Could you please retype the records exactly, minus their pictures?

# Provided entries
◆ ◆ ◆ ◆
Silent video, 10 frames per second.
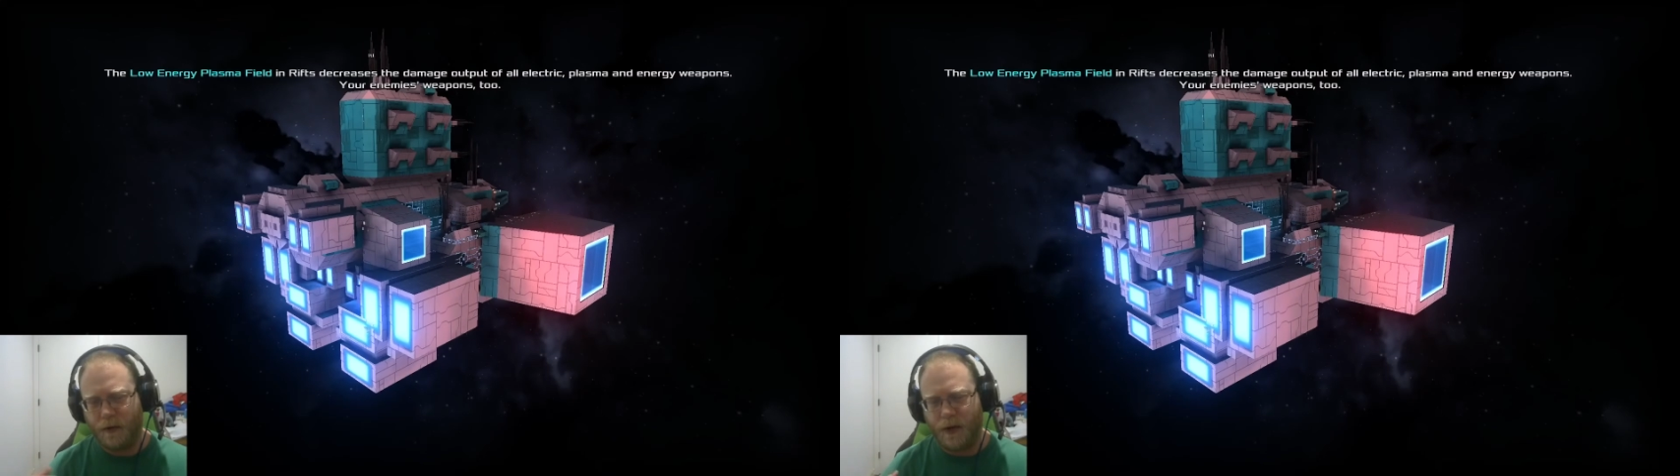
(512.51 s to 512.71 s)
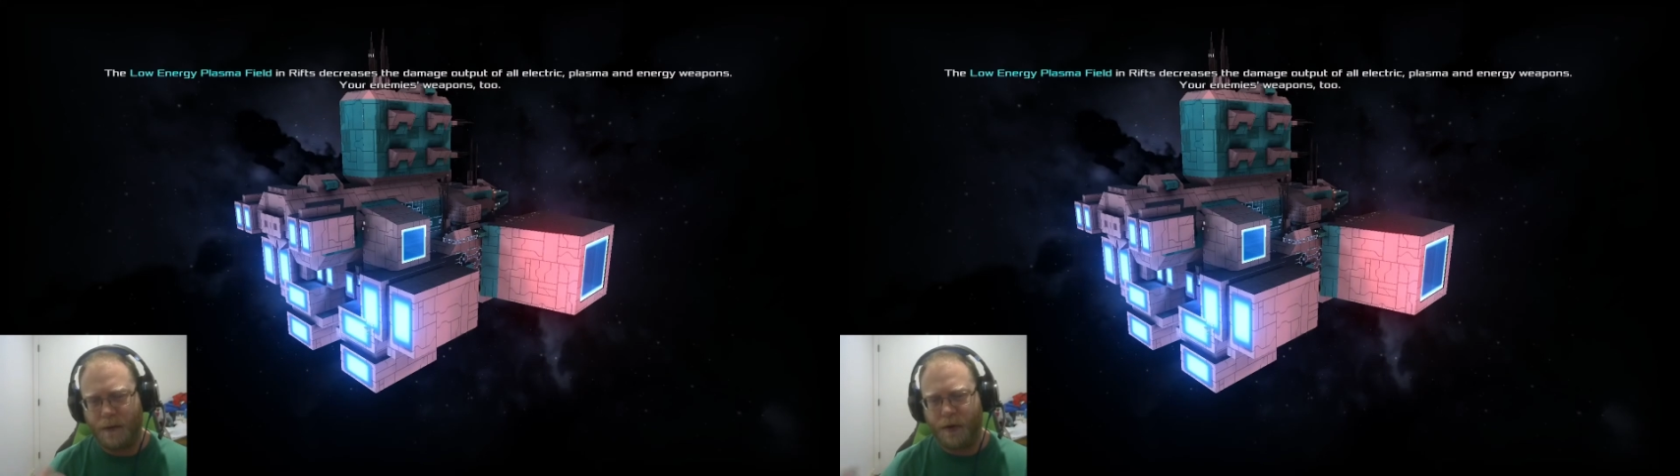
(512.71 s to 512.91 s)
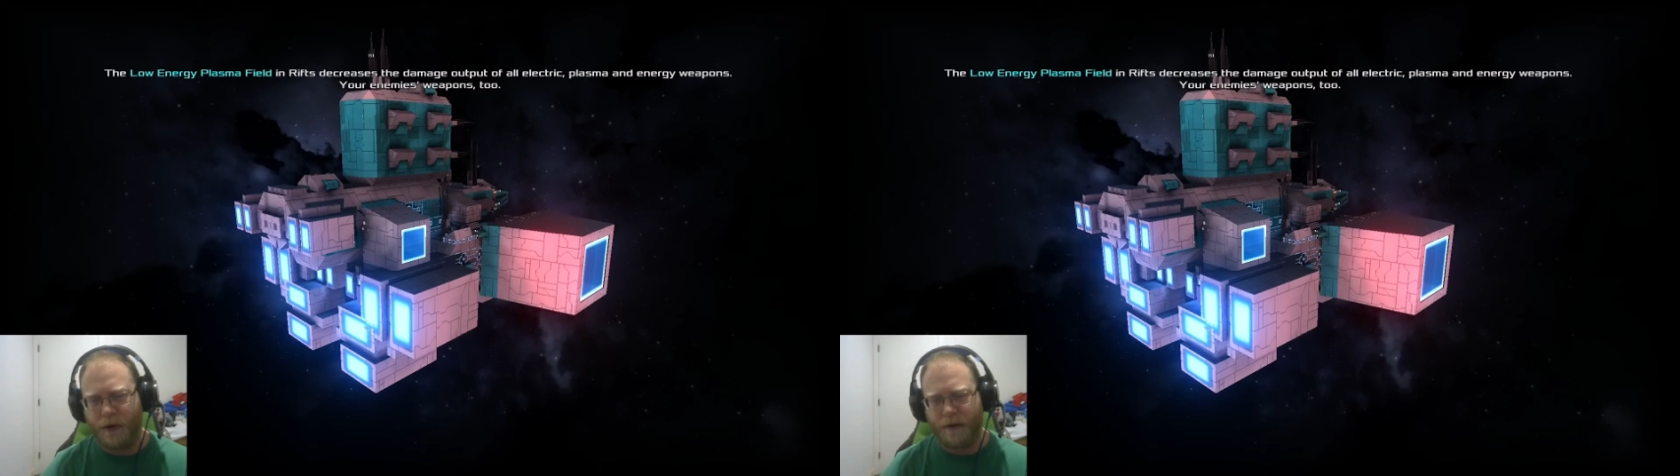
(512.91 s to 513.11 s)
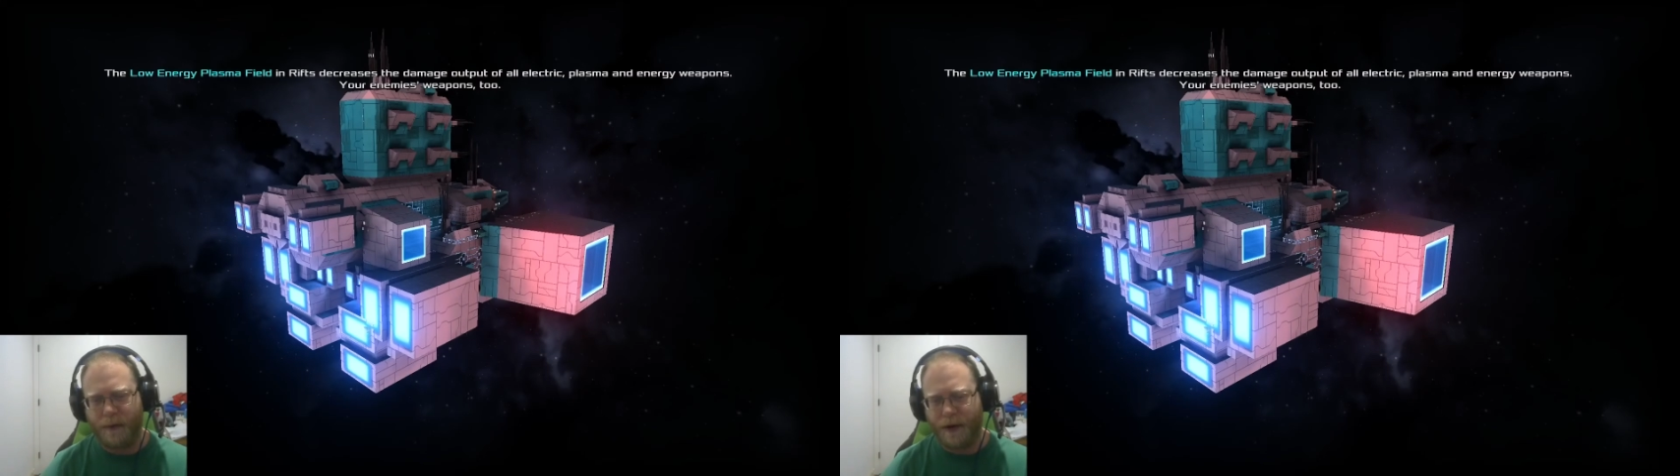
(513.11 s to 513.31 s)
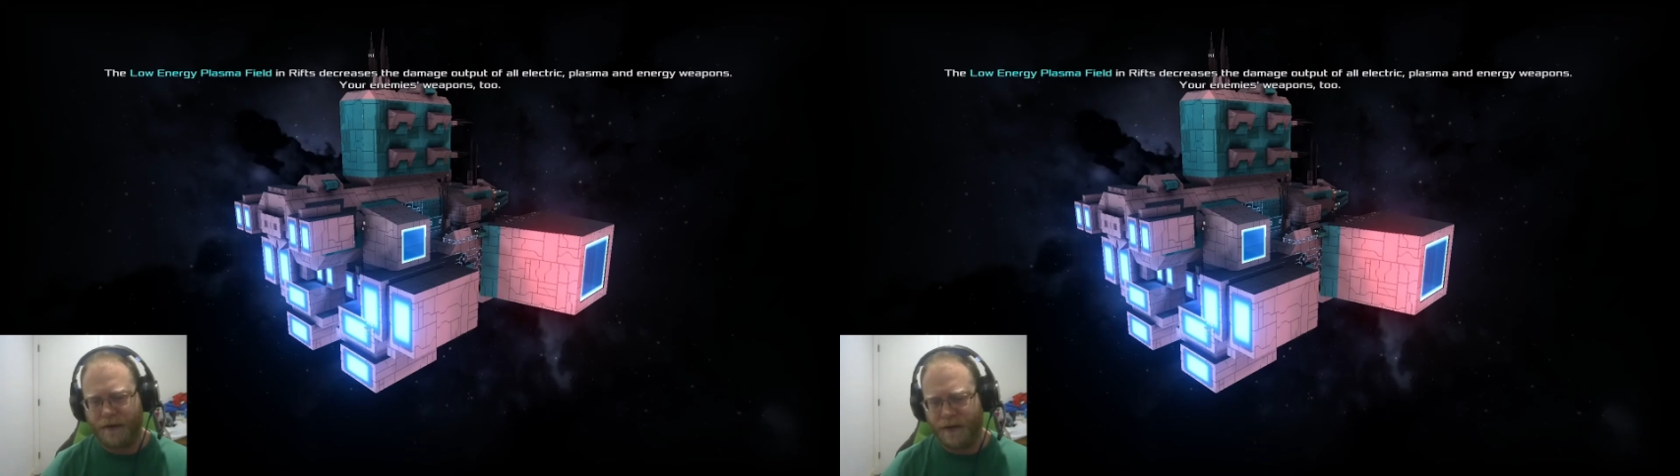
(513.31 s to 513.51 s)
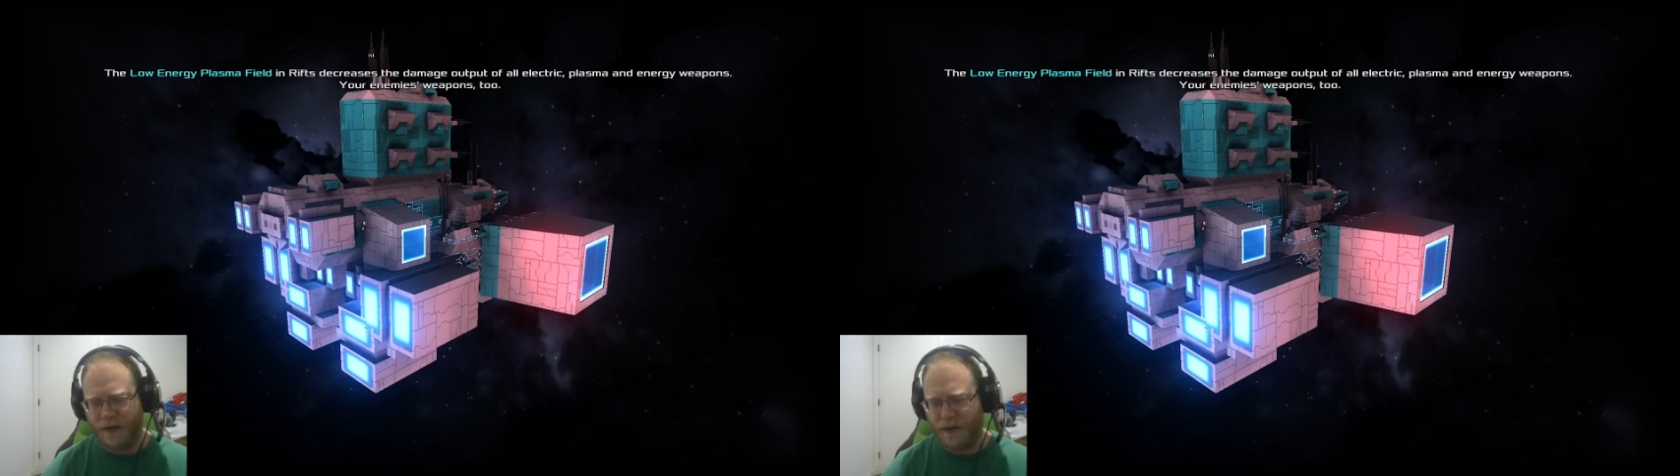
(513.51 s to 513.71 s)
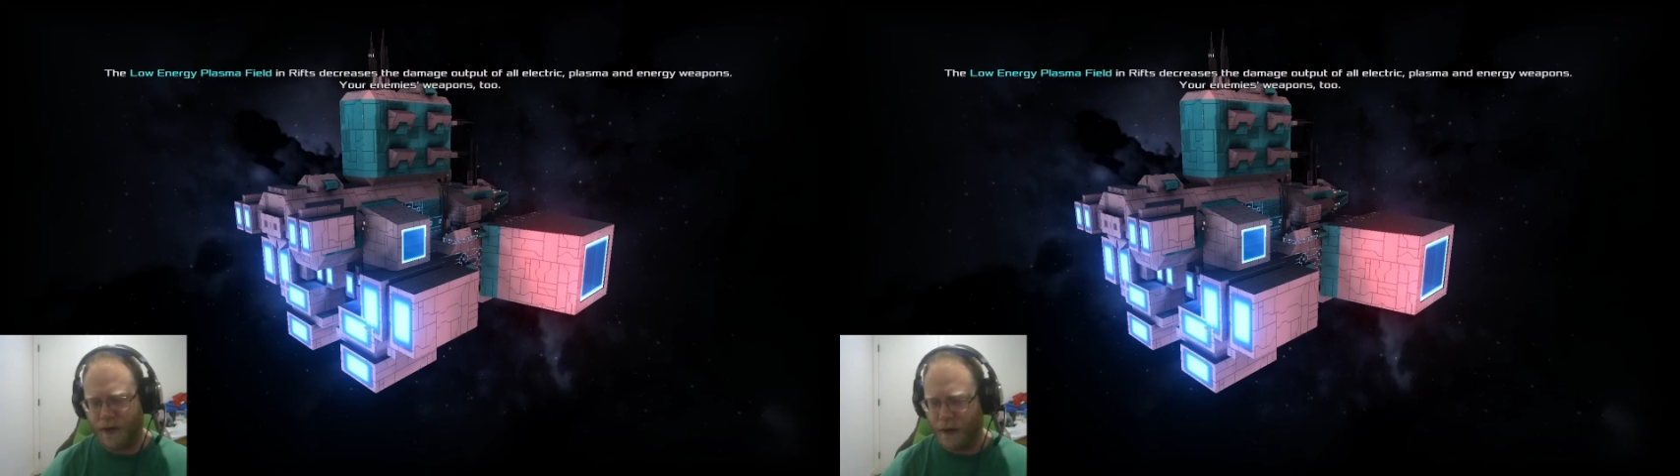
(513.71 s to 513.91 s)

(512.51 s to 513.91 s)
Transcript: deeper in the rifts,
◆ ◆ ◆ ◆
# Result for this exercise
Silent video, 10 frames per second.
(512.51 s to 512.71 s)
(512.71 s to 512.91 s)
(512.91 s to 513.11 s)
(513.11 s to 513.31 s)
(513.31 s to 513.51 s)
(513.51 s to 513.71 s)
(513.71 s to 513.91 s)

(512.51 s to 513.91 s)
Transcript: deeper in the rifts,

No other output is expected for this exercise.